La fausse gencive sera de préférence en céramique. Les résultats esthétiques sont quand même loin d’être satisfaisants pour des restaurations implantaires unitaires ou de faible étendue. De plus, n’ayant pas le caractère amovible des prothèses adjointes, elle entrave le contrôle de plaque et donne lieu à une accumulation de plaque au niveau de l’interface entre la vraie et la fausse gencive, donc à une inflammation. [11]
La prothèse supra-implantaire fait partie de nos jours de l’arsenal thérapeutique du praticien. Elle constitue un excellent moyen de restauration de l’esthétique en cas d’édentement antérieur.

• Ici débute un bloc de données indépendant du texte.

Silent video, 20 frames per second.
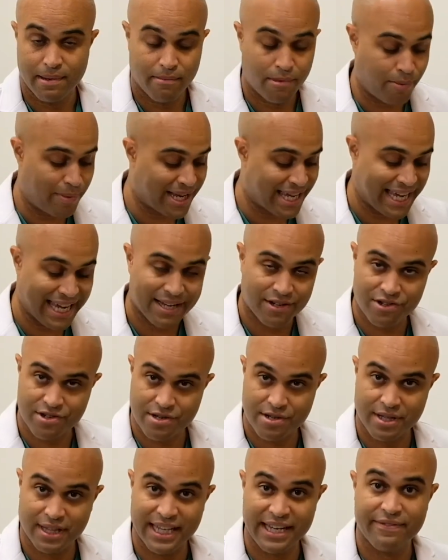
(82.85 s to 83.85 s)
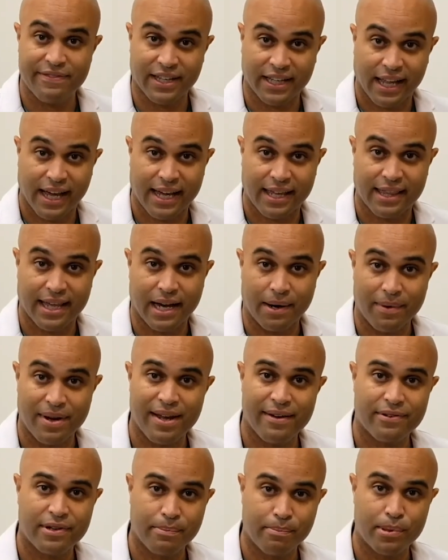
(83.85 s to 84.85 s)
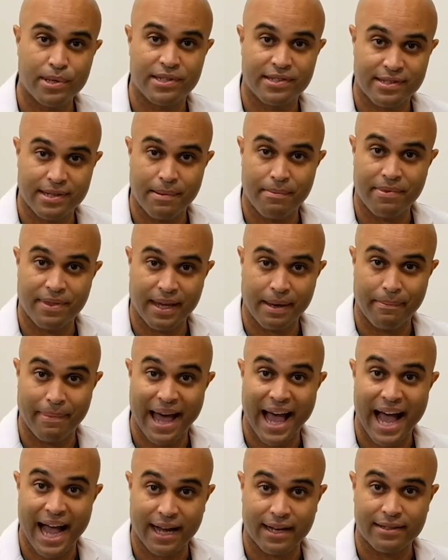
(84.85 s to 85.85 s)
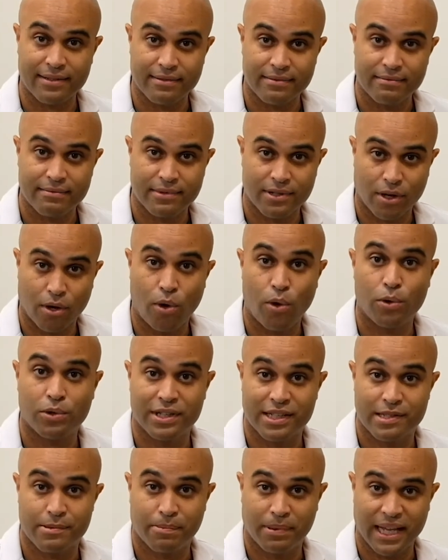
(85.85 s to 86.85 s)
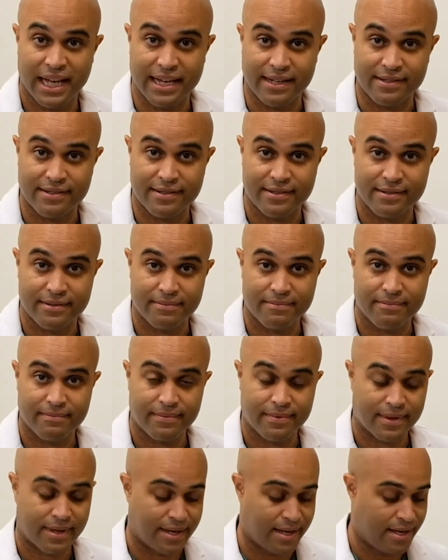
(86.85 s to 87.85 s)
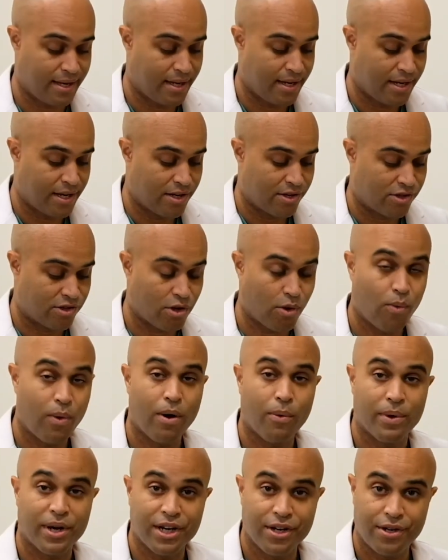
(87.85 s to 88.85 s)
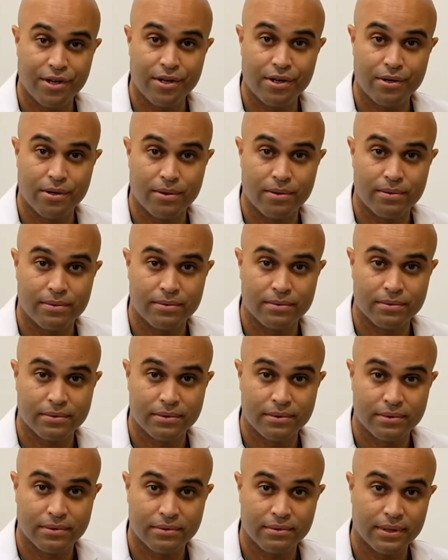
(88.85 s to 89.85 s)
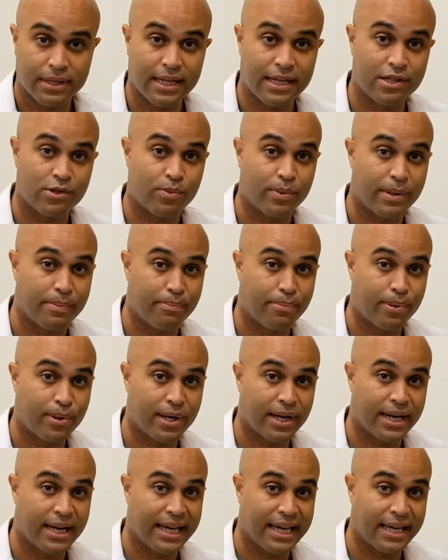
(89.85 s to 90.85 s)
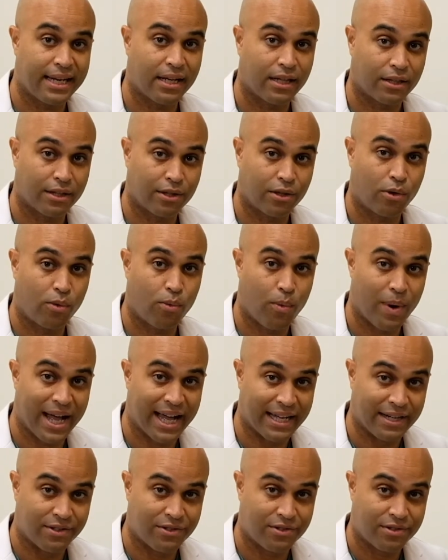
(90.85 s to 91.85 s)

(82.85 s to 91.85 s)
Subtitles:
But we can't just leave it like that. We have to put something back to hold its place. So what we do is we put in a little wedge.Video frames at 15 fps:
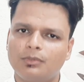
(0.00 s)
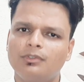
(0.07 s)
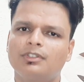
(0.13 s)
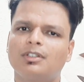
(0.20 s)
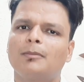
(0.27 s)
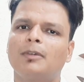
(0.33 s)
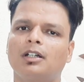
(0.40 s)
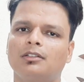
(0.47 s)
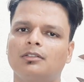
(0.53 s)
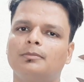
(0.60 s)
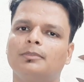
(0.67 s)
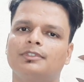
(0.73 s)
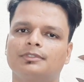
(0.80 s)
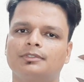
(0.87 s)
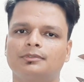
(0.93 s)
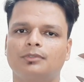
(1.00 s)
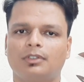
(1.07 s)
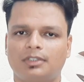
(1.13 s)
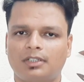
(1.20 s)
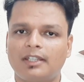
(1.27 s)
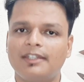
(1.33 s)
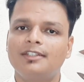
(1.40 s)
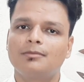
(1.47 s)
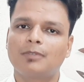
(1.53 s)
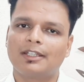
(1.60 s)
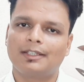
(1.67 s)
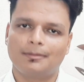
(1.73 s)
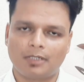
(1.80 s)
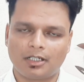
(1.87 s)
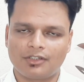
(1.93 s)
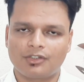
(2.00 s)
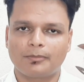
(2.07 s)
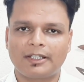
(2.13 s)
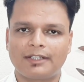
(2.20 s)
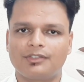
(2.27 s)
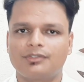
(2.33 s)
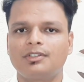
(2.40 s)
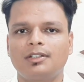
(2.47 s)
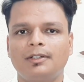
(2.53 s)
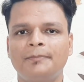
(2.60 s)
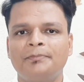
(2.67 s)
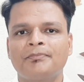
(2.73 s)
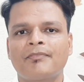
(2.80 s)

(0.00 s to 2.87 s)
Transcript: some other person authorized by the branch managerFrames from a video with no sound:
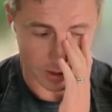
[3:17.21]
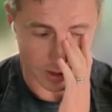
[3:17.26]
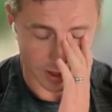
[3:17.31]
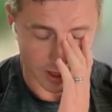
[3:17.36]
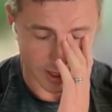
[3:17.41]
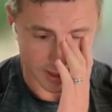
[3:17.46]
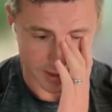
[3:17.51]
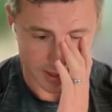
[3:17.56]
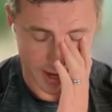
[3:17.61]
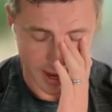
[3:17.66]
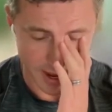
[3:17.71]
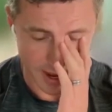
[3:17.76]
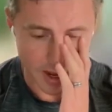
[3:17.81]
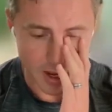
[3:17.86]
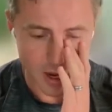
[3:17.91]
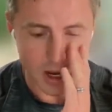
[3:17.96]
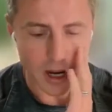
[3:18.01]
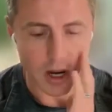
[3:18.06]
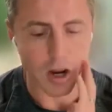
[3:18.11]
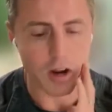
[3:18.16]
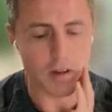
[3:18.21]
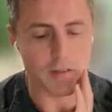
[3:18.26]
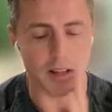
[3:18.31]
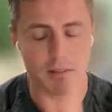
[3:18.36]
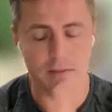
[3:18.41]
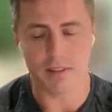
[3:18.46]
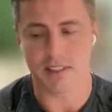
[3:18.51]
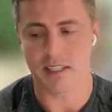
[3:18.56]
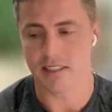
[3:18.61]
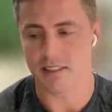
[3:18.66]
client today who I've
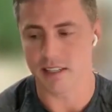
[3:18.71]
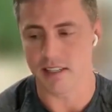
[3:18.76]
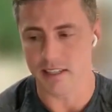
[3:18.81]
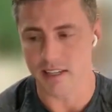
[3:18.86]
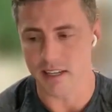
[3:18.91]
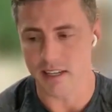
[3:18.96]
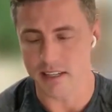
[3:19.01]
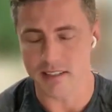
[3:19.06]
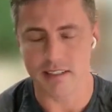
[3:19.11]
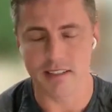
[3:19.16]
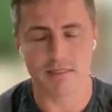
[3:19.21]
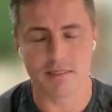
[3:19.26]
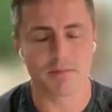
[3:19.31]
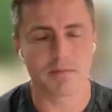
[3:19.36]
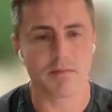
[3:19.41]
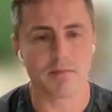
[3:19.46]
had for 16 years.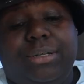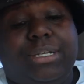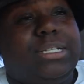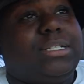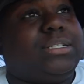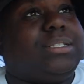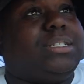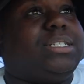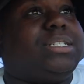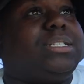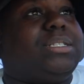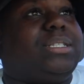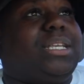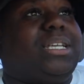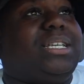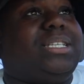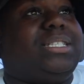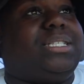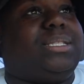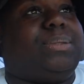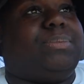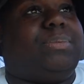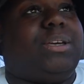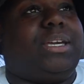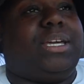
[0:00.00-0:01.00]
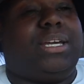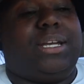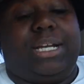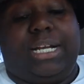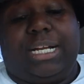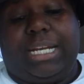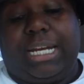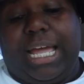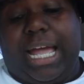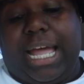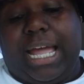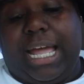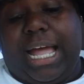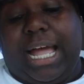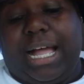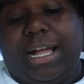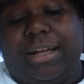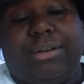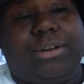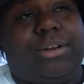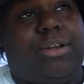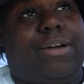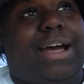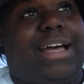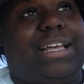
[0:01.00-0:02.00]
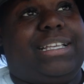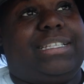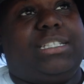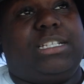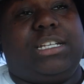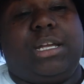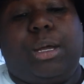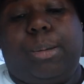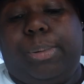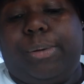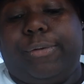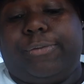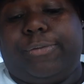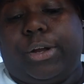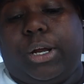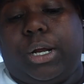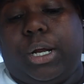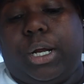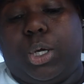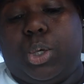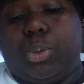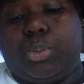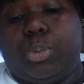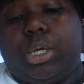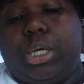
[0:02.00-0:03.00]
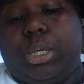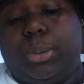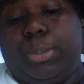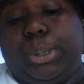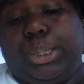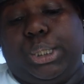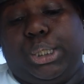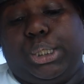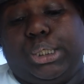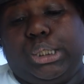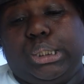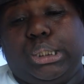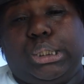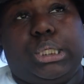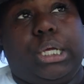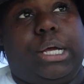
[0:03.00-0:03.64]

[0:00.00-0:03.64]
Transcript: It's just it's weird. Like I don't know. I still prefer home cooked meals.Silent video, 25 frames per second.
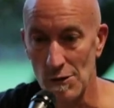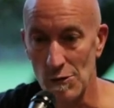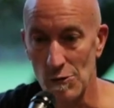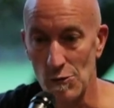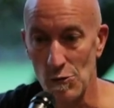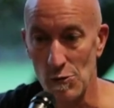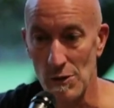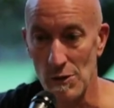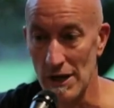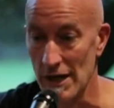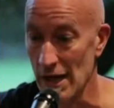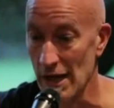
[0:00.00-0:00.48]

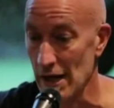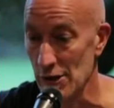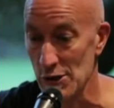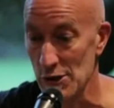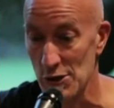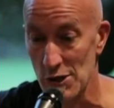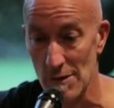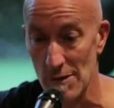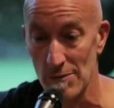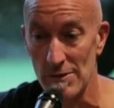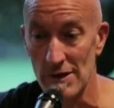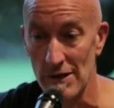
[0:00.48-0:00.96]
we kind of
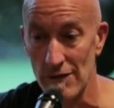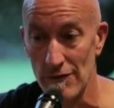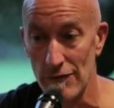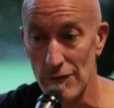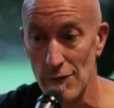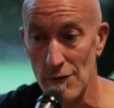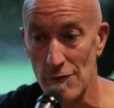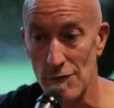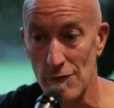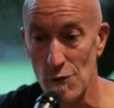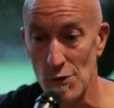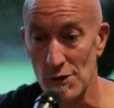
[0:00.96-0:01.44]
jumped in
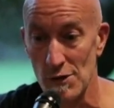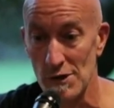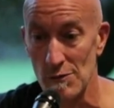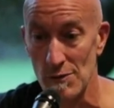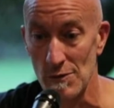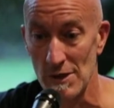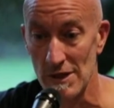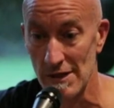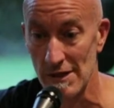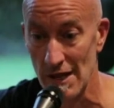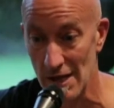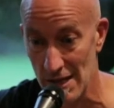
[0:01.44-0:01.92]
full force and
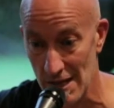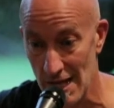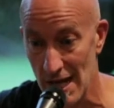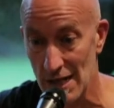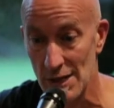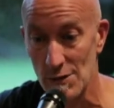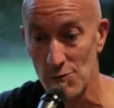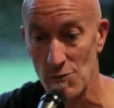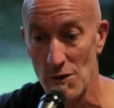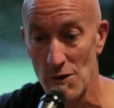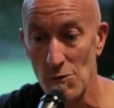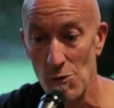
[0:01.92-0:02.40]
we said,
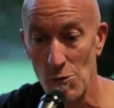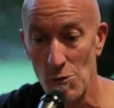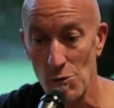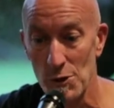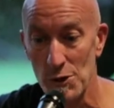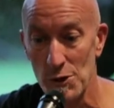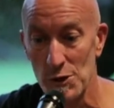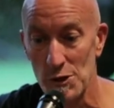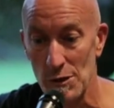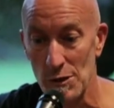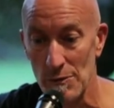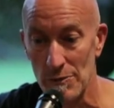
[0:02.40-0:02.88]
yes, we will
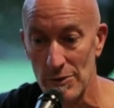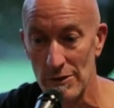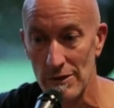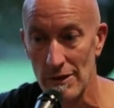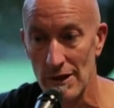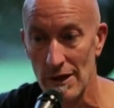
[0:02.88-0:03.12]
worship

L’implant possède une morphologie (diamètre et section ronde) différente de celle de la dent naturelle correspondante. Son intégration esthétique et fonctionnelle dans l’environnement gingival avec régénération ou conservation des papilles passera aussi par l’utilisation de moyens prothétiques (prothèse provisoire, piliers transgingivaux, enregistrement des tissus mous) et de techniques palliatives dans certaines situations.
Testez vos connaissances suite à la lecture de cet article en répondant aux questions suivantes :
1. Le profil d’émergence est important en implantologie pour :
• a. L’esthétique.
• b. La fonction.
• c. La santé parodontale.
2. Le succès de l’émergence prothétique en implantologie passe par :
• a. Le choix et la position appropriés de l’implant.
• b. L’orientation optimale de l’implant dans les trois plans de l’espace.
• c. Un rattrapage après l’ostéo-integration.
3. Quand fait-on appel aux techniques palliatives ?
• a. En cas d’échec de la réalisation du profil d’émergence.
• b. En complément d’un profil d’émergence réussi.